A newly authorized 2025 excavation on Oak Island’s Lot Five has uncovered an ancient metal artifact that predates all known settlement on the island, stunning Marty Lagina’s team and forcing historians to reconsider the island’s true timeline.

In early October 2025, the Oak Island excavation team led by brothers Rick and Marty Lagina announced a discovery on Lot 5 that has dramatically shifted the focus of their long-running investigation—and potentially rewritten the island’s history altogether.
For generations, treasure hunters, archaeologists, and television viewers have been fixated on the Money Pit, the infamous deep shaft believed to hide gold, Templar relics, and ancient artifacts.
But according to the team’s latest findings, the island’s biggest secrets may not lie underground at all, but right at the surface.
The discovery occurred during a routine excavation on the western side of Lot 5, a parcel of land acquired by the Lagina brothers in 2021 after years of trying to secure access.
On September 28, the crew began a new grid search with advanced metal-detecting and soil-analysis equipment.
Veteran detectorist Gary Drayton was the first to notice a peculiar, unusually strong signal in an area that had previously offered no significant results.
“This one was weird,” Drayton recalls.
“It wasn’t behaving like gold, silver, or anything I’d expect.
It almost had a… layered tone to it.”
When the team dug down just under twelve inches, they recovered a small, flat, corroded object that immediately caught Marty Lagina’s attention.
“That is not from the 1700s,” he said on camera, brushing away wet clay.
“I’ve never seen metal decay like this on this island.”

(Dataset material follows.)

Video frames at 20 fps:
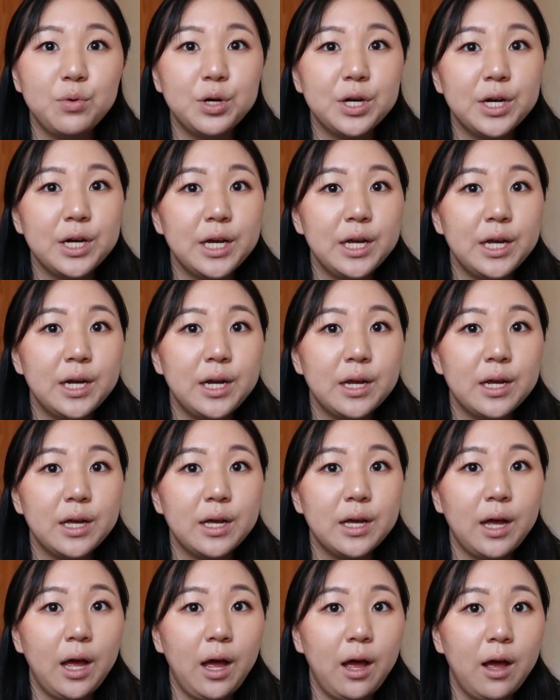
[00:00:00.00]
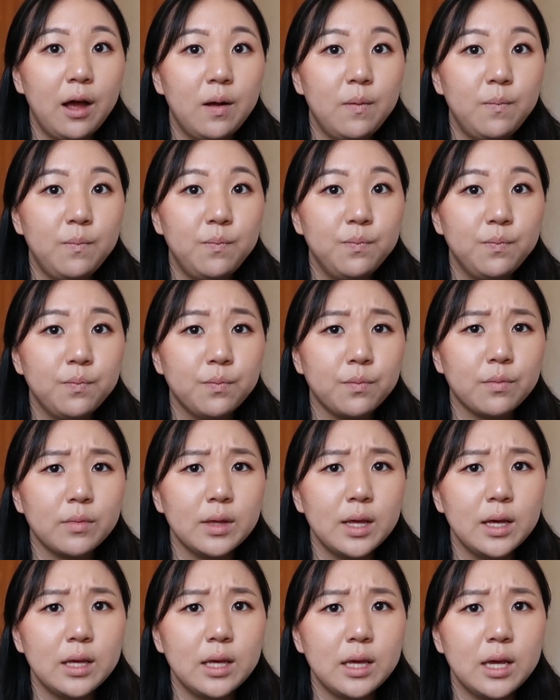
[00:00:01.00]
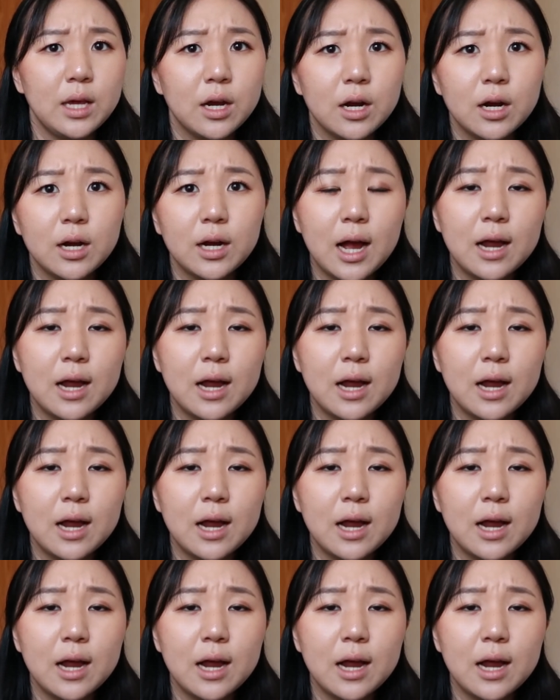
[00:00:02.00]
would hear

At first glance, the object appeared to be a coin—round, thin, and roughly the size of a modern half dollar.
But the metal composition left the team baffled.
Preliminary field tests suggested a combination of copper, tin, and traces of antimony, a composition not typically found in colonial-era or maritime artifacts.
Even more strangely, the oxidation pattern hinted at extreme age—far older than any documented human activity on the island.
Two days later, forensic analysis conducted at a lab in Halifax dated the metal to somewhere between the 9th and 12th centuries.
If accurate, the artifact predates the earliest accepted timeline of European presence in Nova Scotia by at least 300 years.
The lab’s metallurgist, Dr.Lauren Hemsworth, contacted the team directly.
“There is no known trade route, cultural presence, or recorded expedition that explains this alloy ending up on Oak Island so early,” she said.
“If the dating is correct, someone with advanced metalworking knowledge was here long before the 1700s.”
This revelation has reignited some of the most controversial theories surrounding Oak Island—namely, the idea that medieval explorers, possibly connected to the Knights Templar or early Portuguese navigators, reached the island centuries before documented settlement.
While Rick Lagina typically avoids speculation, he admitted that the new find “pushes the boundaries of what we thought possible.”
The excavation team also recovered fragments of pottery and what appears to be a cast-iron cooking pot nearby, both buried in a layer of soil consistent with domestic human activity.
This suggests that Lot 5 may once have been not just a work site but a settlement—an early community whose existence has been completely absent from historical records.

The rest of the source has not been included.